Partial derivatives are a fundamental concept in multivariable calculus, which deals with functions of multiple variables. In the context of this problem, we are looking at a function of two variables, \(x\) and \(y\), so we focus on finding the rate at which the function \(f(x, y)\) changes as each variable changes, holding the other constant. This is precisely what partial derivatives help us determine.

• To find the partial derivative of \(f(x, y) = \frac{x+2}{y+1}\) with respect to \(x\), we treat \(y\) as a constant and differentiate with respect to \(x\): \(\frac{\partial f}{\partial x} = \frac{1}{y+1}\).
• Similarly, the partial derivative with respect to \(y\) treats \(x\) as a constant: \(-\frac{x+2}{(y+1)^2}\).

Evaluating these derivatives at a specific point gives us the slope of the tangent line to the function's graph at that point on the respective axis. This information is crucial in defining the tangent plane, as it dictates how the function is inclining or declining at precise sections of the graph.

The surface normal vector is central in determining the tangent plane of a surface at a given point. It is a vector that is perpendicular to the tangent plane. In practical terms, it provides the direction along which the surface is rising steeply at a given point, like a mountain's peak.
When dealing with functions of two variables, the components of the surface normal vector can be determined using the partial derivatives. For a function \(z = f(x, y)\), the normal vector is derived from the partial derivatives as follows:

• The partial derivative \(\frac{\partial f}{\partial x}\) provides the slope in the \(x\) direction.
• The partial derivative \(\frac{\partial f}{\partial y}\) offers the slope in the \(y\) direction.

Together, these components form the basis of the normal vector to the surface at that point. In this exercise, the partial derivatives evaluated at \((2, 3)\) become key components \(\langle \frac{1}{4}, -\frac{1}{4}, -1 \rangle\) of the normal vector. This normal vector, when substituted in the tangent plane equation, assists in illustrating the orientation and exact positioning of the tangent plane in three-dimensional space.

Multivariable calculus extends the principles of calculus to functions with more than one variable. It becomes crucial when analyzing surfaces and curves in three-dimensional space.

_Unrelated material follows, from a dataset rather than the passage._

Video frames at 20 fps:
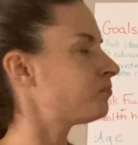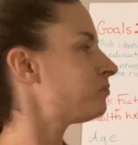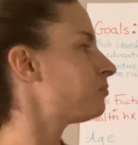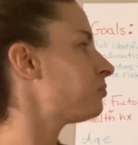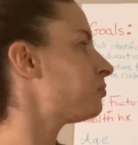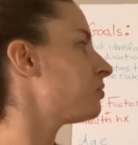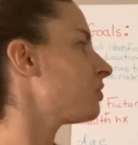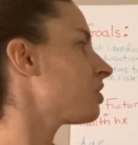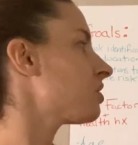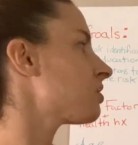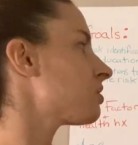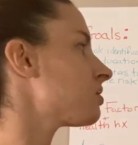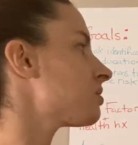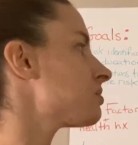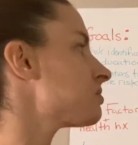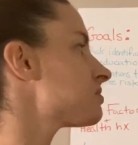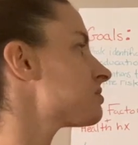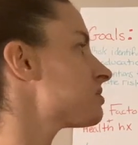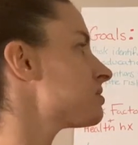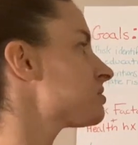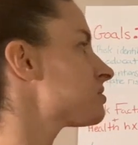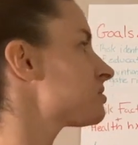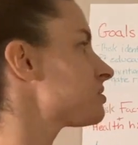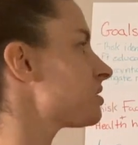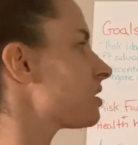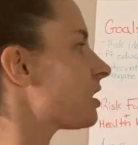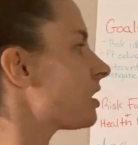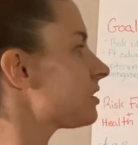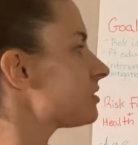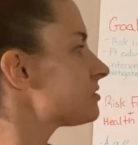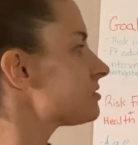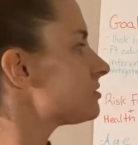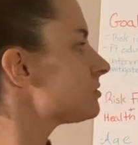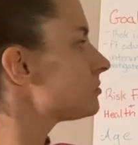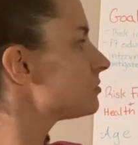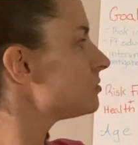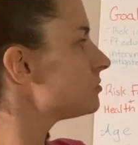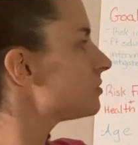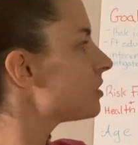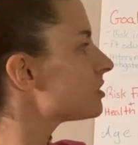because it's not till
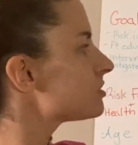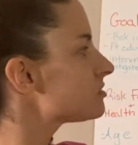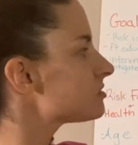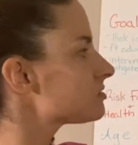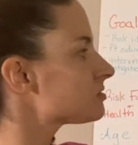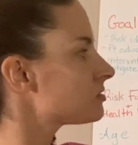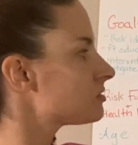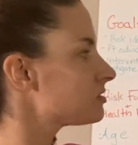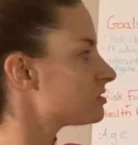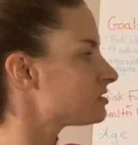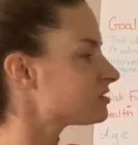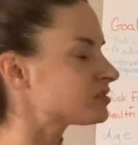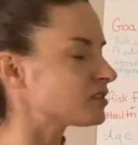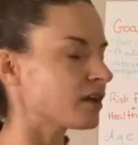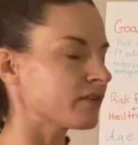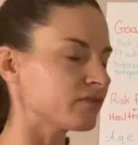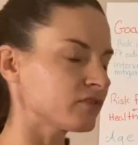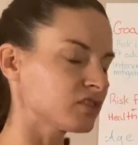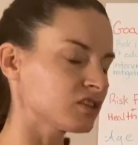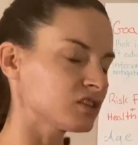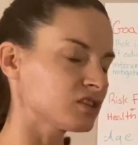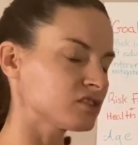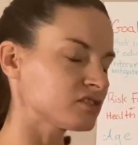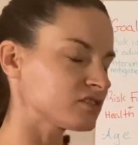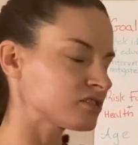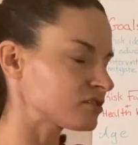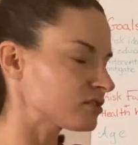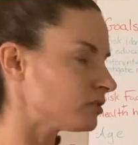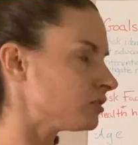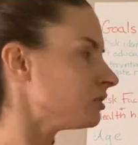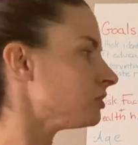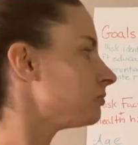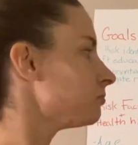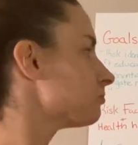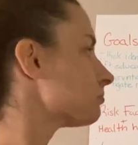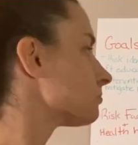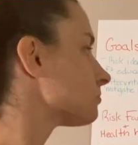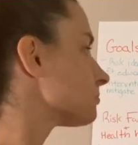you get to 37 that it's term.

This particular field of study focuses on understanding how different variables interact and influence the behavior of functions.

• In multivariable calculus, we consider functions like \(f(x, y)\), where each variable can independently affect the output.
• This leads to exploring partial derivatives, gradients, and tangent planes as tools to understand how these functions behave.

The concept of partial derivatives enables us to understand the rate of change of a function in respects to one variable at a time, playing a key role in visualizations like tangent planes. The tangent plane is a linear approximation of the function at a particular point, representing the best-fit plane that touches the surface at just one point, providing an accurate local description of the surface. Through multivariable calculus, students explore the spatial relationships and curvature of surfaces, making problems in three-dimensional analytic geometry solvable and more intuitive.